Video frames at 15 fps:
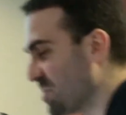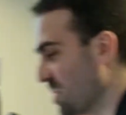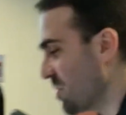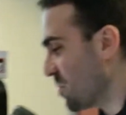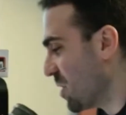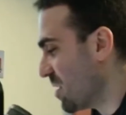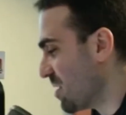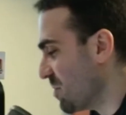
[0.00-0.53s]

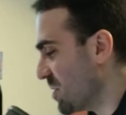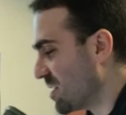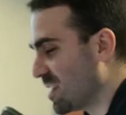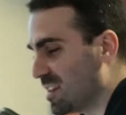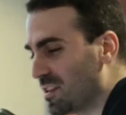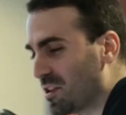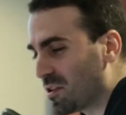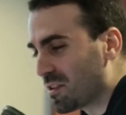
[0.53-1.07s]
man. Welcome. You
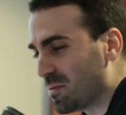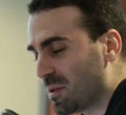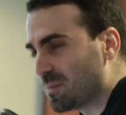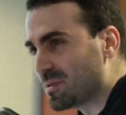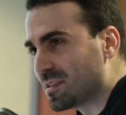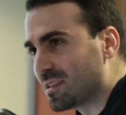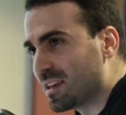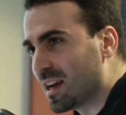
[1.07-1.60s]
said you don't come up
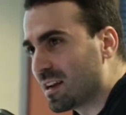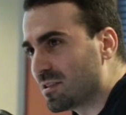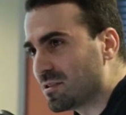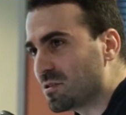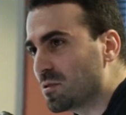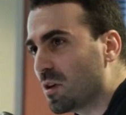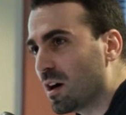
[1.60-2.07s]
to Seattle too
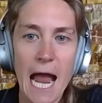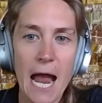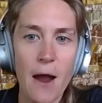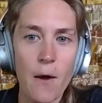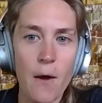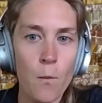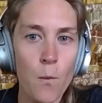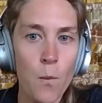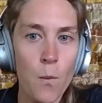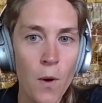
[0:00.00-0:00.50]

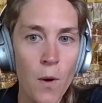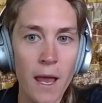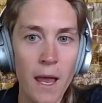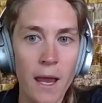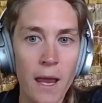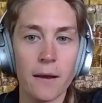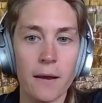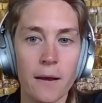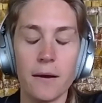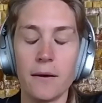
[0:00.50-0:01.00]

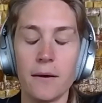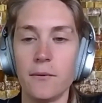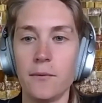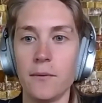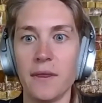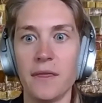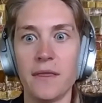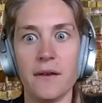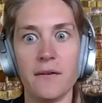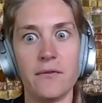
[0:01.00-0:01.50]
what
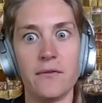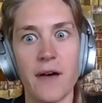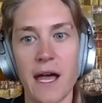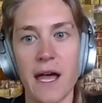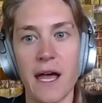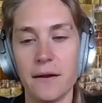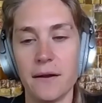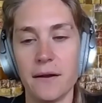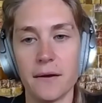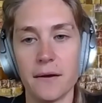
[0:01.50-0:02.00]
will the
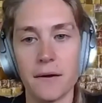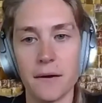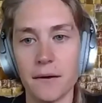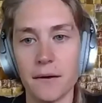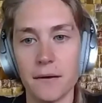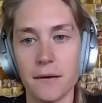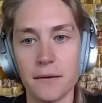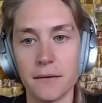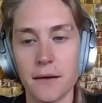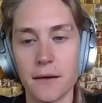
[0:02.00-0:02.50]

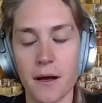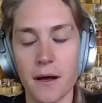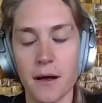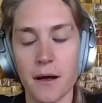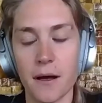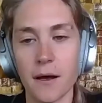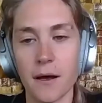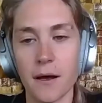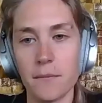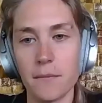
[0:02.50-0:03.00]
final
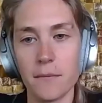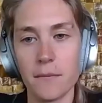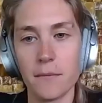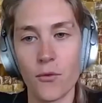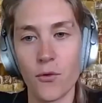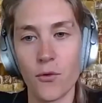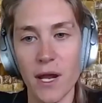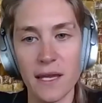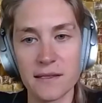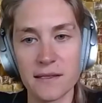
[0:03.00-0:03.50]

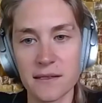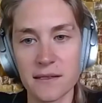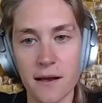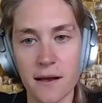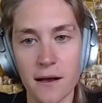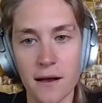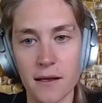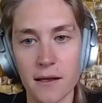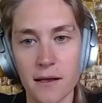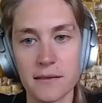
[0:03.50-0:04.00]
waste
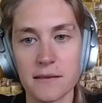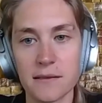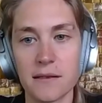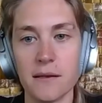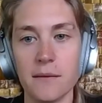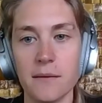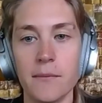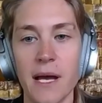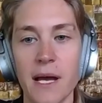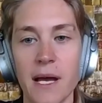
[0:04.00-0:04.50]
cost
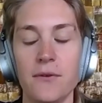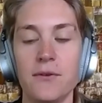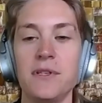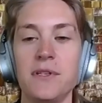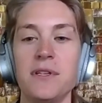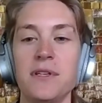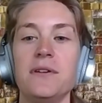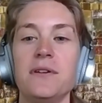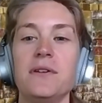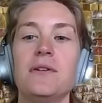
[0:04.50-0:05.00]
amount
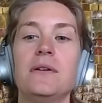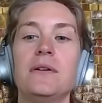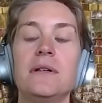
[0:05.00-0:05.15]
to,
□ □ □ □
_ASSIGNED TASK_
Your answer must be an exact copy of the lines above, from the line that contains "[1.07-1.60s]" through the final line, with no pictures in it.

_OUTPUT OF THE TASK_
[1.07-1.60s]
said you don't come up
[1.60-2.07s]
to Seattle too
[0:00.00-0:00.50]

[0:00.50-0:01.00]

[0:01.00-0:01.50]
what
[0:01.50-0:02.00]
will the
[0:02.00-0:02.50]

[0:02.50-0:03.00]
final
[0:03.00-0:03.50]

[0:03.50-0:04.00]
waste
[0:04.00-0:04.50]
cost
[0:04.50-0:05.00]
amount
[0:05.00-0:05.15]
to,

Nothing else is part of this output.